We have performed several statistical tests to determine the
significance of the data such ANOVA, chi-square and Tukey test. The
result for the tests with numerical data column such as birthweight and
geostational have different p-values at 5% significance level with 95%
confidence interval. For the birthweight the p-value is >0.05 which
shows that birthweight for the 3 groups are almost identical.
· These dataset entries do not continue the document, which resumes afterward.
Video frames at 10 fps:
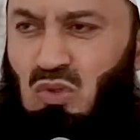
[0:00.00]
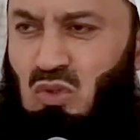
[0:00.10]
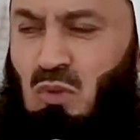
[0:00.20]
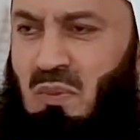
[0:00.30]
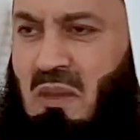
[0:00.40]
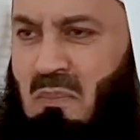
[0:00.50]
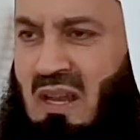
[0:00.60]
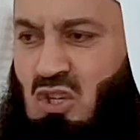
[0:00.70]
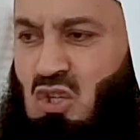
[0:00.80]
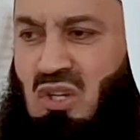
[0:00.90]
to be
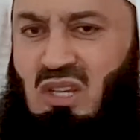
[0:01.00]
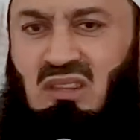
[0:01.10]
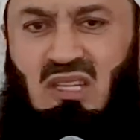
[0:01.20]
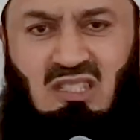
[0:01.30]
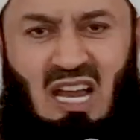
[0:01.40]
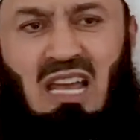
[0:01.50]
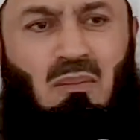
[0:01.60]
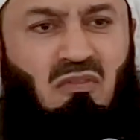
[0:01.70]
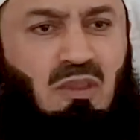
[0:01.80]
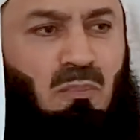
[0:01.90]
mentioned at the
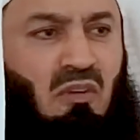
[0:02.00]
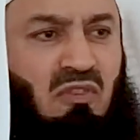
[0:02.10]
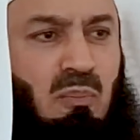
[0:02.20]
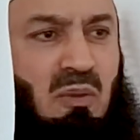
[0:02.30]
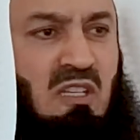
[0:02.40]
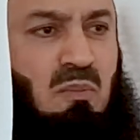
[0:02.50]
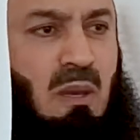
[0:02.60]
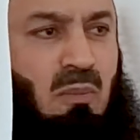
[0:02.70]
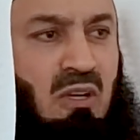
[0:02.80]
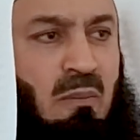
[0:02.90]
time of the Prophet, peace be
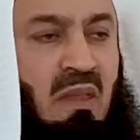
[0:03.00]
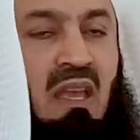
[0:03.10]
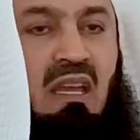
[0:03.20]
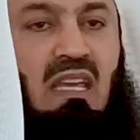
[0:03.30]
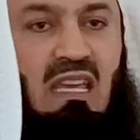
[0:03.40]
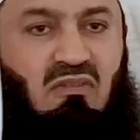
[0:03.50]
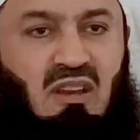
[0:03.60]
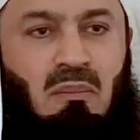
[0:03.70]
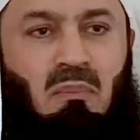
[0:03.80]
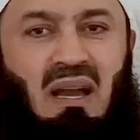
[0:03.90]
upon him,
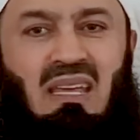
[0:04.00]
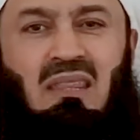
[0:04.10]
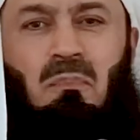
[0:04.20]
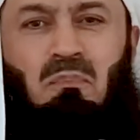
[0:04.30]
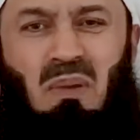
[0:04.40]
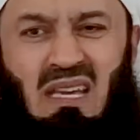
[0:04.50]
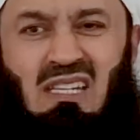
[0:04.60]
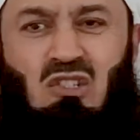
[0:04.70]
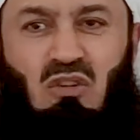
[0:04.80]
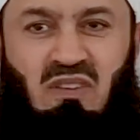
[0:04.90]
even by the
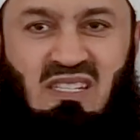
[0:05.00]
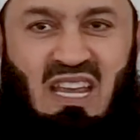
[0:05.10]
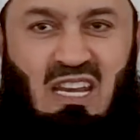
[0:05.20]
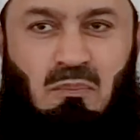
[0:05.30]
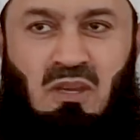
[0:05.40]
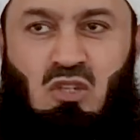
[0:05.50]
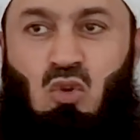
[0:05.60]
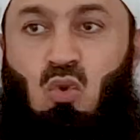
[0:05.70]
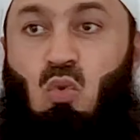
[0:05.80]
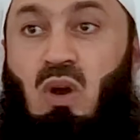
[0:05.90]
biggest of his enemies
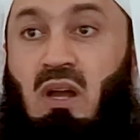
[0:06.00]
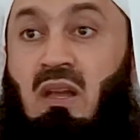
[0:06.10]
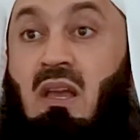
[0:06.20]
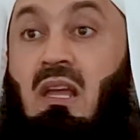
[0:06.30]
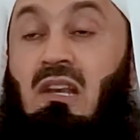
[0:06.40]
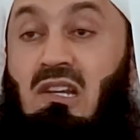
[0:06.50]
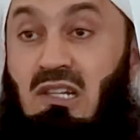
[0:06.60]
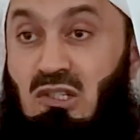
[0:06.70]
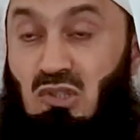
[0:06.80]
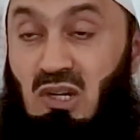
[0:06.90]
who were
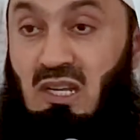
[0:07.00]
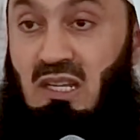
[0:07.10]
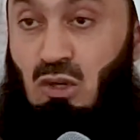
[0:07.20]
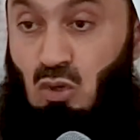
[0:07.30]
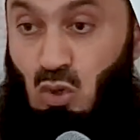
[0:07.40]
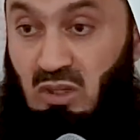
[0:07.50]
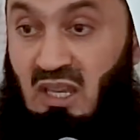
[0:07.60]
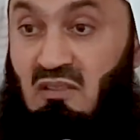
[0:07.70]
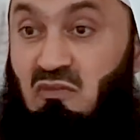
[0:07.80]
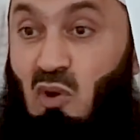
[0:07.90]
literally
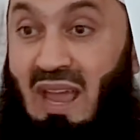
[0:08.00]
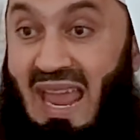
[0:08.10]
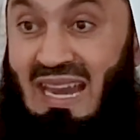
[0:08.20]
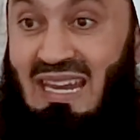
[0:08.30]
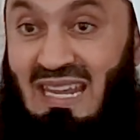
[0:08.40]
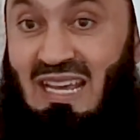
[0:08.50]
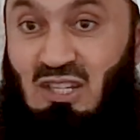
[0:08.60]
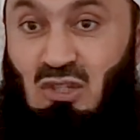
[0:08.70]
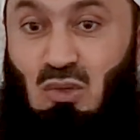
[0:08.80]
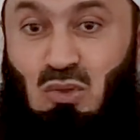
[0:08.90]
looking for any
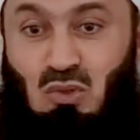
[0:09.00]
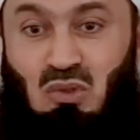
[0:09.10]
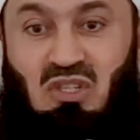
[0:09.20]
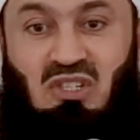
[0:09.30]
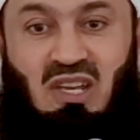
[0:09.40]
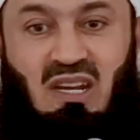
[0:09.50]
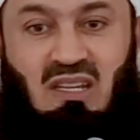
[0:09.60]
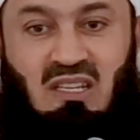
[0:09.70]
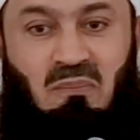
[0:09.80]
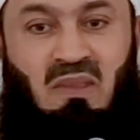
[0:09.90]
excuse to
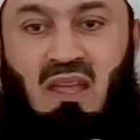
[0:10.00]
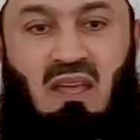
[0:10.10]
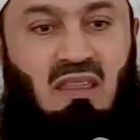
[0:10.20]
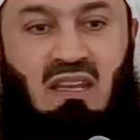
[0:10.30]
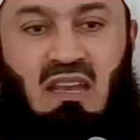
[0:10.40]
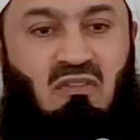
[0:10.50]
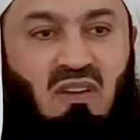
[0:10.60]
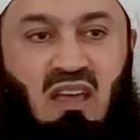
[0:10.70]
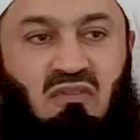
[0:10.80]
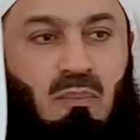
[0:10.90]
discredit him. They
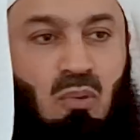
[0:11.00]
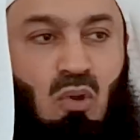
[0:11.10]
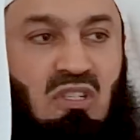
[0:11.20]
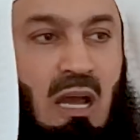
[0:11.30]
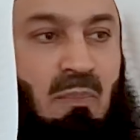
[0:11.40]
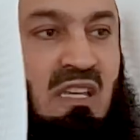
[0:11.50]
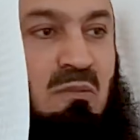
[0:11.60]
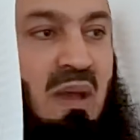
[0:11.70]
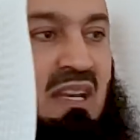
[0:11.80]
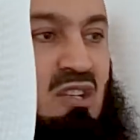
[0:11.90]
never ever brought up
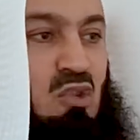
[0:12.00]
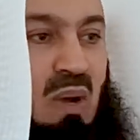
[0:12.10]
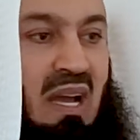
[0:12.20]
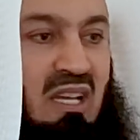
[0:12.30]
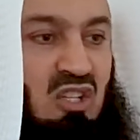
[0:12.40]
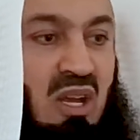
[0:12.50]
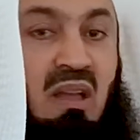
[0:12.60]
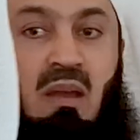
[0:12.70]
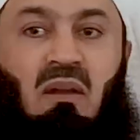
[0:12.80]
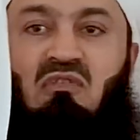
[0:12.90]
his marriage to Aisha.
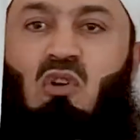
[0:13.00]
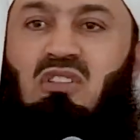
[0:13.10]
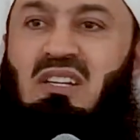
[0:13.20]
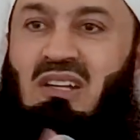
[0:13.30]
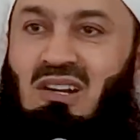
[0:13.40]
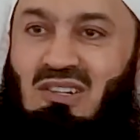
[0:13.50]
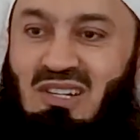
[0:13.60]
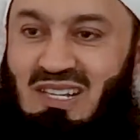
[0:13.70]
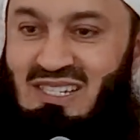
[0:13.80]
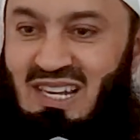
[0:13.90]
But fourteen
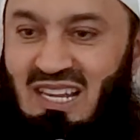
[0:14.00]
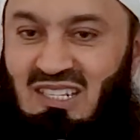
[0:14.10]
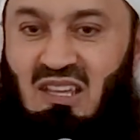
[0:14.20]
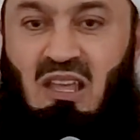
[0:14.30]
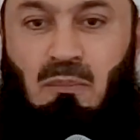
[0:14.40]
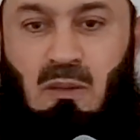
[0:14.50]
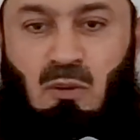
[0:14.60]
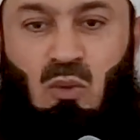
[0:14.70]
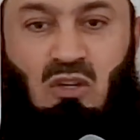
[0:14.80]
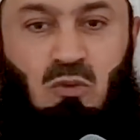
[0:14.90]
hundred years later,
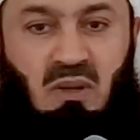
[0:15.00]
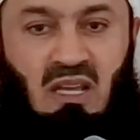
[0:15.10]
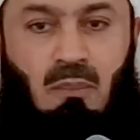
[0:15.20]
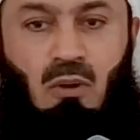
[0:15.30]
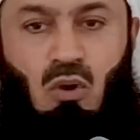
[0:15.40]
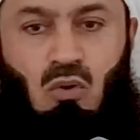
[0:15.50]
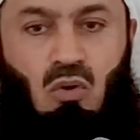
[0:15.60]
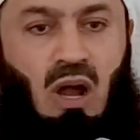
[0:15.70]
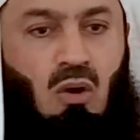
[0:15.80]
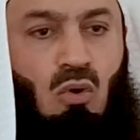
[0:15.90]
people want to bring up,
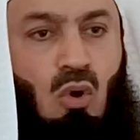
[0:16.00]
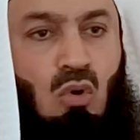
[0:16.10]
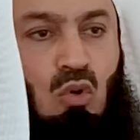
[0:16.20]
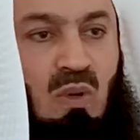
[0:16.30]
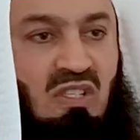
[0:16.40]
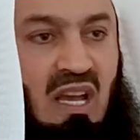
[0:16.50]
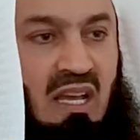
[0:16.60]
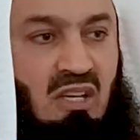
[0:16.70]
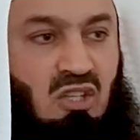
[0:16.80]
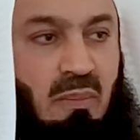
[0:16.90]
oh, how old was
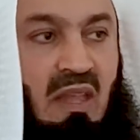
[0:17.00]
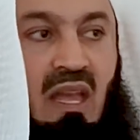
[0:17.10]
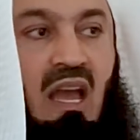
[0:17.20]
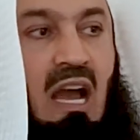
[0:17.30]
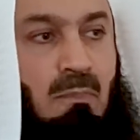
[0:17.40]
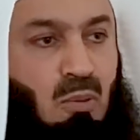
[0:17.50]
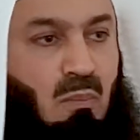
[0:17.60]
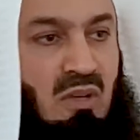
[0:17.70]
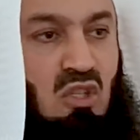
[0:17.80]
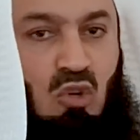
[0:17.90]
Aisha? I
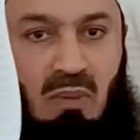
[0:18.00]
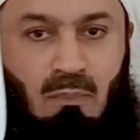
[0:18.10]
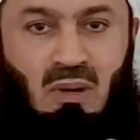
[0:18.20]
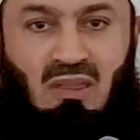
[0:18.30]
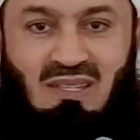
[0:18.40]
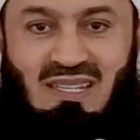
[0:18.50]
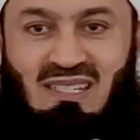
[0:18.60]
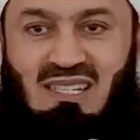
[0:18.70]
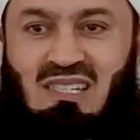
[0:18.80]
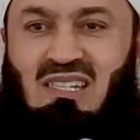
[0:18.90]
promise you, my brothers and
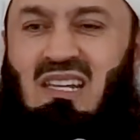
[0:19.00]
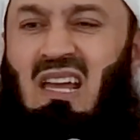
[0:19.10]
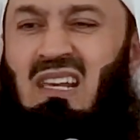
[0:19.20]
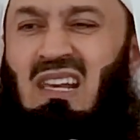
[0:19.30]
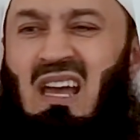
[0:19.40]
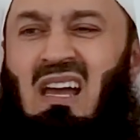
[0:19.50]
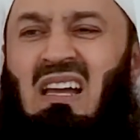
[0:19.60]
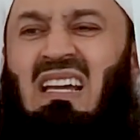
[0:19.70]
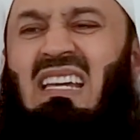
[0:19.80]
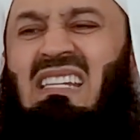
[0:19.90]
sisters,
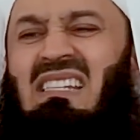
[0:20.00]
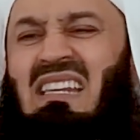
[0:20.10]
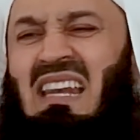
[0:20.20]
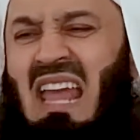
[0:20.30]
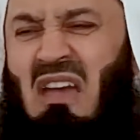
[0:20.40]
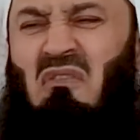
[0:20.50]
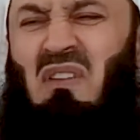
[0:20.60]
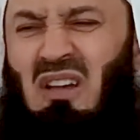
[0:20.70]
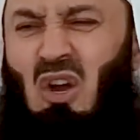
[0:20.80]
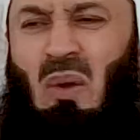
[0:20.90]
Allah is
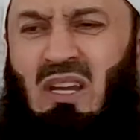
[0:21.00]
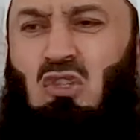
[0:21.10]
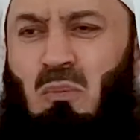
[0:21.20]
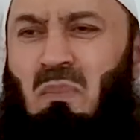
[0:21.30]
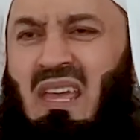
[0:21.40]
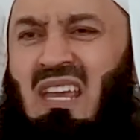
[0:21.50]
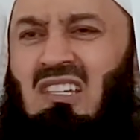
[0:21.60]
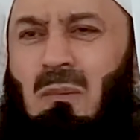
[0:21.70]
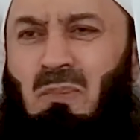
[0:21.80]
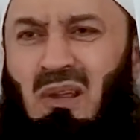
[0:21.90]
never going to make
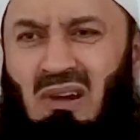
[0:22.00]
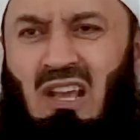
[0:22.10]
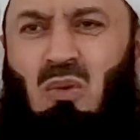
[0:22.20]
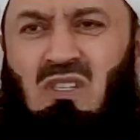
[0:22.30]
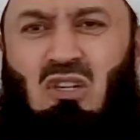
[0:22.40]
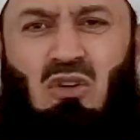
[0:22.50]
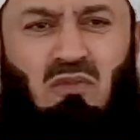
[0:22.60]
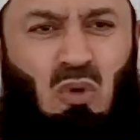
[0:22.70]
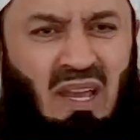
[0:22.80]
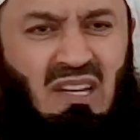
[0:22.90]
it a prerequisite of
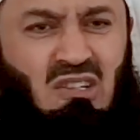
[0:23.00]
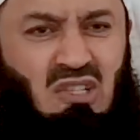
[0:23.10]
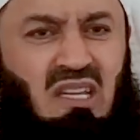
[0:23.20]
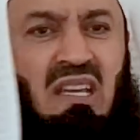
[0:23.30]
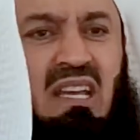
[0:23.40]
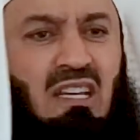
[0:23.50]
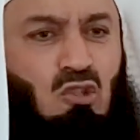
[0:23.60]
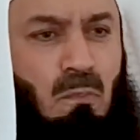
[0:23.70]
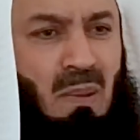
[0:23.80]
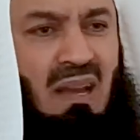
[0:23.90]
your entry
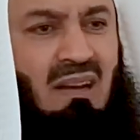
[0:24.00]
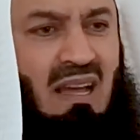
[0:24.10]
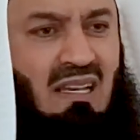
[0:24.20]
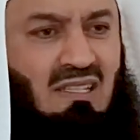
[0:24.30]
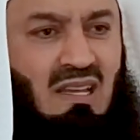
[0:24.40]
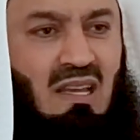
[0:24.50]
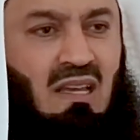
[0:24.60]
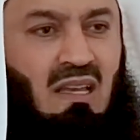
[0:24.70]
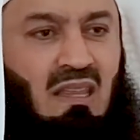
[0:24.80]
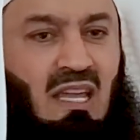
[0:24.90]
into paradise
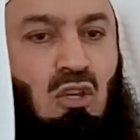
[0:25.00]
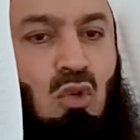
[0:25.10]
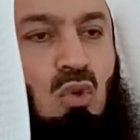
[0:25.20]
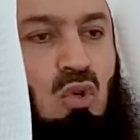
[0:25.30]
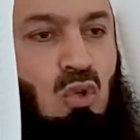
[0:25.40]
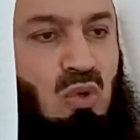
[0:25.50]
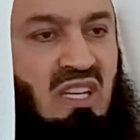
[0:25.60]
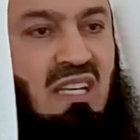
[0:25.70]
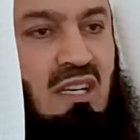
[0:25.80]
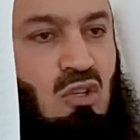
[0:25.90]
that you, you
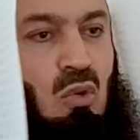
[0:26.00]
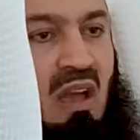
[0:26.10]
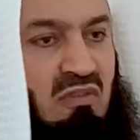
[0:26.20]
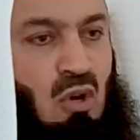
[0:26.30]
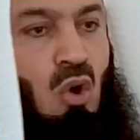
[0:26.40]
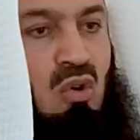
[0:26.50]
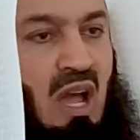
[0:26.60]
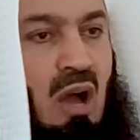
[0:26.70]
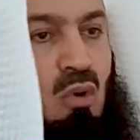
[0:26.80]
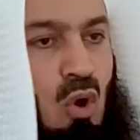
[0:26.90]
needed to have known
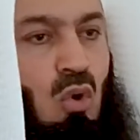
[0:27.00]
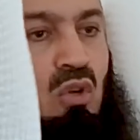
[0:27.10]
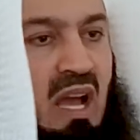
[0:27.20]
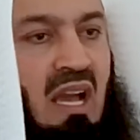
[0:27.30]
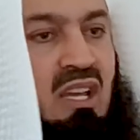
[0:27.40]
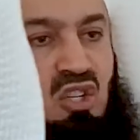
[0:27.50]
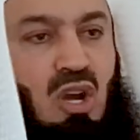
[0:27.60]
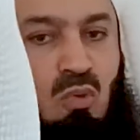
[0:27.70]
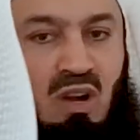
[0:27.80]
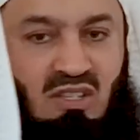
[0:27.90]
how old
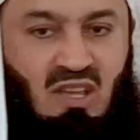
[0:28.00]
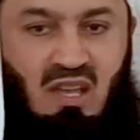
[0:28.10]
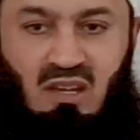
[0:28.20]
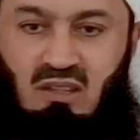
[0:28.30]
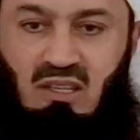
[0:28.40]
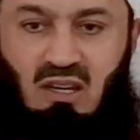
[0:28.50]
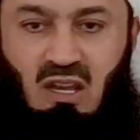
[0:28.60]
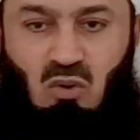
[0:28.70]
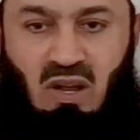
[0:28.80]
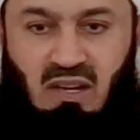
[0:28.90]
Aisha was,
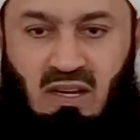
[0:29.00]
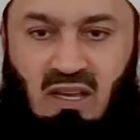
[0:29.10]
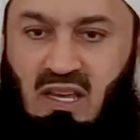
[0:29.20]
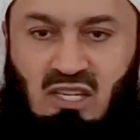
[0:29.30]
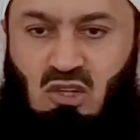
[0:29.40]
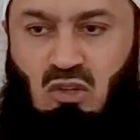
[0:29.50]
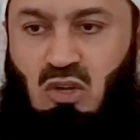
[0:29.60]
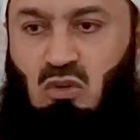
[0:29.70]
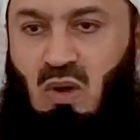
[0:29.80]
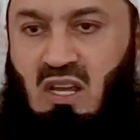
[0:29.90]
radiallahu anha. He's not
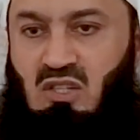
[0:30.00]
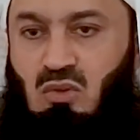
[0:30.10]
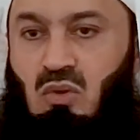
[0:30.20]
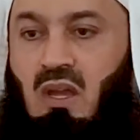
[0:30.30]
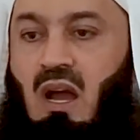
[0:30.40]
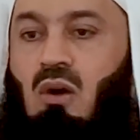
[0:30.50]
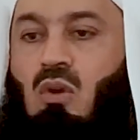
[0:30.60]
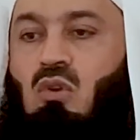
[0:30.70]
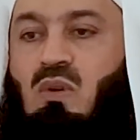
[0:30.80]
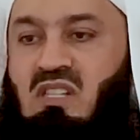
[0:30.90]
going to ask you, how
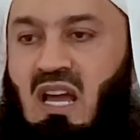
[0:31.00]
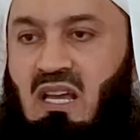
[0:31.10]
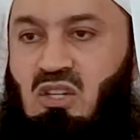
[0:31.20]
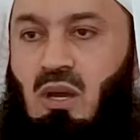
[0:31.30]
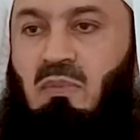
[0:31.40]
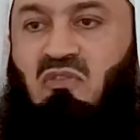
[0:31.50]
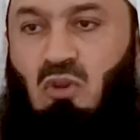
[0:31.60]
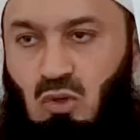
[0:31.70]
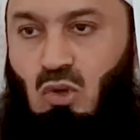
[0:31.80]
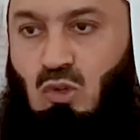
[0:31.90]
old was Aisha before
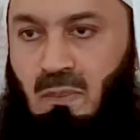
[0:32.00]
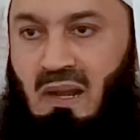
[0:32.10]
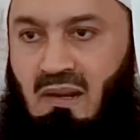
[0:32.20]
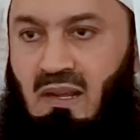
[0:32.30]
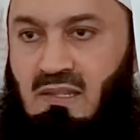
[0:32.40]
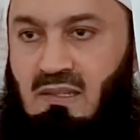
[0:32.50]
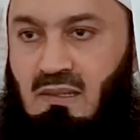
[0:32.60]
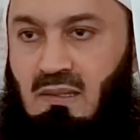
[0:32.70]
you go to paradise?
It is also
verified from the mean values of the birth weight where all values are
near to 3450. IQR is also very small so we can say that the birthweight
is not significantly different in the groups. With regards to
geostational age the p-value is <0.05 which shows that the
geostational age is significantly different in the groups. Moreover the
Tukey test show that the two groups of
35-39.9 (severly obese)-30-34.9(obese) are not
siginficaltly different as compared to all other combination of
groups.
There are 3 categorical variables in the dataset which required the chi-squared test of significance. In all the 3 categorical variables the p-value is <0.05 which shows that the categorical variables are significantly different in the groups. Overall analysis shows that LGA, Hypoglycaemia and Admissions for all the 3 groups are significantly different from BMI while there exists some corelation for birthweight and hypoglycaemia.